Newspaper article St Louis Post-Dispatch (MO)

A High School Prank: Did We Need to Know?

Newspaper article St Louis Post-Dispatch (MO)

A High School Prank: Did We Need to Know?

Article excerpt

The homecoming prank at Pacific High School is familiar to everybody around here who reads the newspaper or watches television.

We know that a child who was not in the popular crowd was elected to homecoming court as a cruel joke. We know that her parents kept her out of school for a couple of days, and then the child and her parents decided she would participate in the homecoming festivities. We know that the principal has identified several students who were part of the prank and those students face punishment.

We know, too, that the homecoming parade went well. The young girl rode in a Mustang, and the crowd cheered.

In a sense, it's an uplifting story. The girl did the courageous thing. She didn't let the mean kids win. The principal is doing the right thing, teaching the kids that actions have consequences.

Still, I feel a vague sense of unease.

Should we have known about this?

Kids have always been mean. They were mean when I was in high school. They were mean when my kids were in high school. They'll be mean when my granddaughter gets to high school.

Stories of cruelty abound. Stories of kindness, too. They tend to go hand in hand. Just as there are always mean kids, there are always kind kids.

But these stories used to play out quietly. They were private things. Even parents didn't used to know about stuff. A child was able, if he so chose, to keep his humiliations to himself.

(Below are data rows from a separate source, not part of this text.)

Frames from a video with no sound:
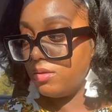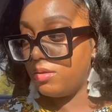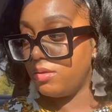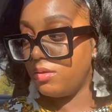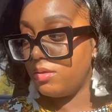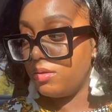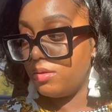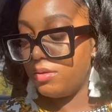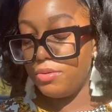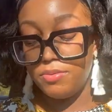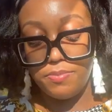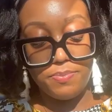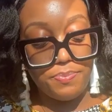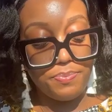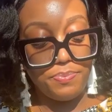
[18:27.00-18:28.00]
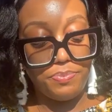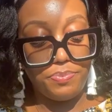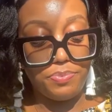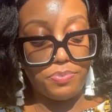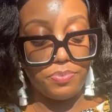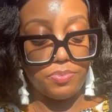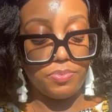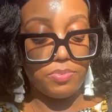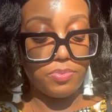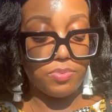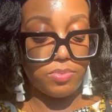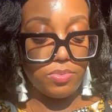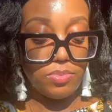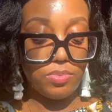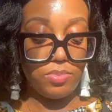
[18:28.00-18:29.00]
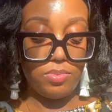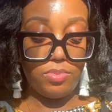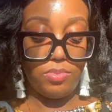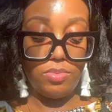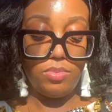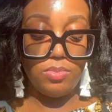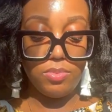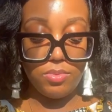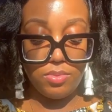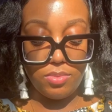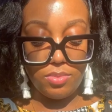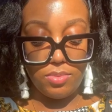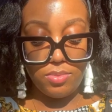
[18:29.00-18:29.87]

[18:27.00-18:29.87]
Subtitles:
Nobody speaks.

I'm not talking only about major humiliations, but minor ones, as well.

Consider sports.

Because kids used to play unsupervised games all the time - from morning until night on weekends and in the summers - no parents were around when a child struck out with the bases loaded or let a ground ball go through his legs. I remember having terrible days on the playground, and then going home for supper and, of course, not mentioning my failures at the dinner table.

Why would I want to?

Now kids play mostly organized sports. Adults are everywhere - coaches, umpires and parents. It starts in T-ball, when kids are too young to throw and catch.

Maybe that's when privacy was first eroded, when we began to intervene in our children's lives. …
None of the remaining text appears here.